▶ WORK ORDER: The output is the lines below from the one with "[2:45.49-2:46.49]" through the one with "Lip reading: Or UST has a survival card pack.", both included, printed exactly and with no other line.

*** Begin section ***

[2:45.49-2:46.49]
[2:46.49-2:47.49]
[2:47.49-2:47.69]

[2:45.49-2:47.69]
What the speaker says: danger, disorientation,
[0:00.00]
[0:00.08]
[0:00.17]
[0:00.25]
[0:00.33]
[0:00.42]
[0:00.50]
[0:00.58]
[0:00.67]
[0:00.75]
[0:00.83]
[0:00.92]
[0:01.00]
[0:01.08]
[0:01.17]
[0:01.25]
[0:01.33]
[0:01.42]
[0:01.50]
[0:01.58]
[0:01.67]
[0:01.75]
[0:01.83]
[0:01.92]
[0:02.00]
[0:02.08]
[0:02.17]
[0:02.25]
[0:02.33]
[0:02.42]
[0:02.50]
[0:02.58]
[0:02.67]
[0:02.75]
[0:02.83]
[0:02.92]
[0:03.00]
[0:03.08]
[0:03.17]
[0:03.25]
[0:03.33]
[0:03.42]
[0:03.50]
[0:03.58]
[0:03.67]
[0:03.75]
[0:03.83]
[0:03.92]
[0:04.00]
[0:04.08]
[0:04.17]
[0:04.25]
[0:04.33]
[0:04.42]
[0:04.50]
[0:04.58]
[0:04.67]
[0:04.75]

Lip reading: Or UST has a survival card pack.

*** End section ***
*** Begin section ***

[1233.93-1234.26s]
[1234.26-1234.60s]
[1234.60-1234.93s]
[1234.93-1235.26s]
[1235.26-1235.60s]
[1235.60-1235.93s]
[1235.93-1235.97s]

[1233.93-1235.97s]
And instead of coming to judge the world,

*** End section ***

▶ TASK OUTPUT:
[2:45.49-2:46.49]
[2:46.49-2:47.49]
[2:47.49-2:47.69]

[2:45.49-2:47.69]
What the speaker says: danger, disorientation,
[0:00.00]
[0:00.08]
[0:00.17]
[0:00.25]
[0:00.33]
[0:00.42]
[0:00.50]
[0:00.58]
[0:00.67]
[0:00.75]
[0:00.83]
[0:00.92]
[0:01.00]
[0:01.08]
[0:01.17]
[0:01.25]
[0:01.33]
[0:01.42]
[0:01.50]
[0:01.58]
[0:01.67]
[0:01.75]
[0:01.83]
[0:01.92]
[0:02.00]
[0:02.08]
[0:02.17]
[0:02.25]
[0:02.33]
[0:02.42]
[0:02.50]
[0:02.58]
[0:02.67]
[0:02.75]
[0:02.83]
[0:02.92]
[0:03.00]
[0:03.08]
[0:03.17]
[0:03.25]
[0:03.33]
[0:03.42]
[0:03.50]
[0:03.58]
[0:03.67]
[0:03.75]
[0:03.83]
[0:03.92]
[0:04.00]
[0:04.08]
[0:04.17]
[0:04.25]
[0:04.33]
[0:04.42]
[0:04.50]
[0:04.58]
[0:04.67]
[0:04.75]

Lip reading: Or UST has a survival card pack.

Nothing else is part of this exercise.